- Born: 17 March 1971 (age 55) Newcastle, New South Wales, Australia
- Occupations: Journalist and news presenter
- Years active: 1994–present

= Helen Kapalos =

Australian journalist and television presenter

Helen Kapalos (born 17 March 1971) is an Australian journalist and television presenter.

Kapalos is of Greek descent and the Chairperson of the Victorian Multicultural Commission; her four-year term commenced on 17 August 2015.

==Career==
Kapalos began her career in her home town of Newcastle, New South Wales, as a reporter for ABC Radio in 1994, a journalist at 2HD & NEW FM before moving to television with SBS in Sydney. She returned to Newcastle, where she worked both as an award-winning reporter and news presenter for NBN Television News.

===Nine Network===
In 2002, Kapalos went back to national broadcasting and joined the Nine Network where she worked as both a reporter and news presenter. In 2005, Kapalos became a news presenter on Nightline and later became a reporter on National Nine News and A Current Affair.

===Network Ten===
In 2006, Kapalos moved to Melbourne and Network Ten, where she took over from Jennifer Hansen as co-anchor of 10 News First Melbourne with Mal Walden. In November 2012, Kapalos' contract was not renewed, after the network decided to switch to a solo-presenter format with Walden.

===Seven Network===
On 11 February 2013, Kapalos began presenting Today Tonight on the Seven Network in New South Wales and Victoria. She broadcast from the Seven Network's Melbourne studios. Helen resigned at the end of 2013 to pursue her love of longer-form storytelling roles.
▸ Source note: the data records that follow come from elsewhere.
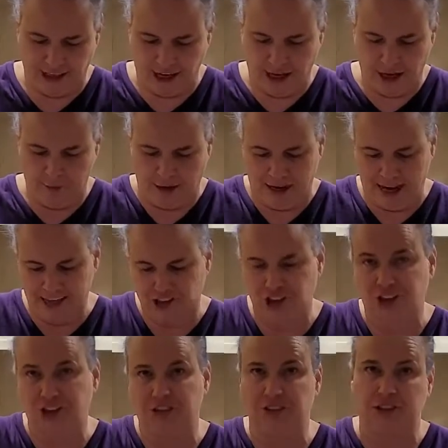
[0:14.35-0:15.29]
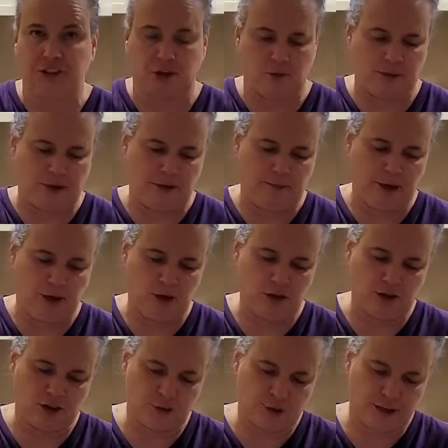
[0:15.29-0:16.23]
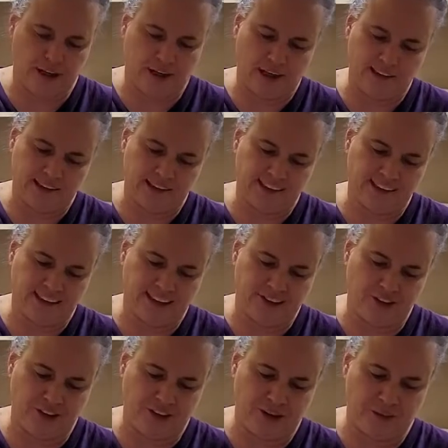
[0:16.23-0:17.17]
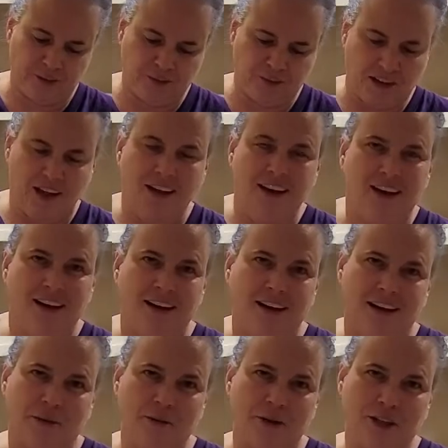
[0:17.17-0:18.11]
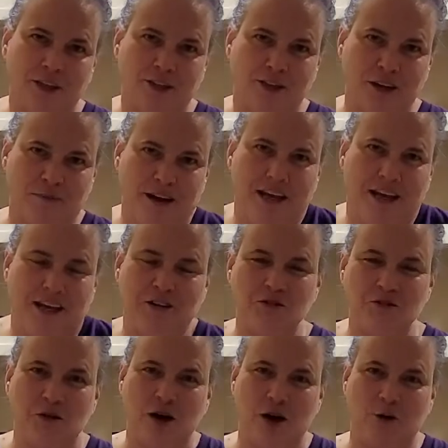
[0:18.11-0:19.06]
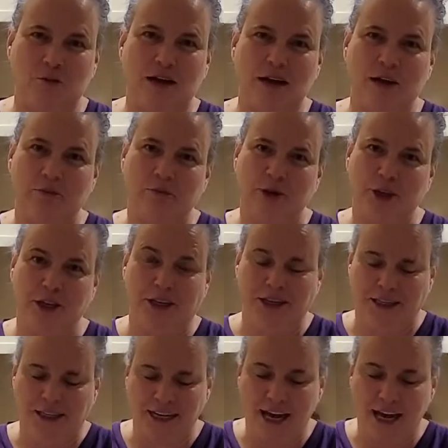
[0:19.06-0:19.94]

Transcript: I actually used a little bit of milk to reconstitute it, and I'm going to try making a watermelon pudding.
In January 2014, she joined the network's current affairs program, Sunday Night as a senior correspondent. She also reports as a senior correspondent on other network news shows when major news stories arise.

==Later work==
Kapalos is the executive producer, writer and director of the independent documentary A Life of its Own, which she conceptualised during her time as a senior correspondent with the Seven Network's current affairs program Sunday Night, when she reported on a series of stories on medical marijuana.

Kapalos has been appointed Chair of the Victorian Multicultural Commission for a four-year term commencing 17 August 2015.

==Personal life==

Kapalos was made the number-one ticket holder of Hawthorn Football Club in 2012, and was the number-one female ticket holder in 2013. She has continued to interview Hawthorn players, including a special in May 2013 with seven of their Indigenous players ahead of the AFL's Indigenous Round.

Kapalos has also written articles for Melbourne newspaper The Age about Hawthorn.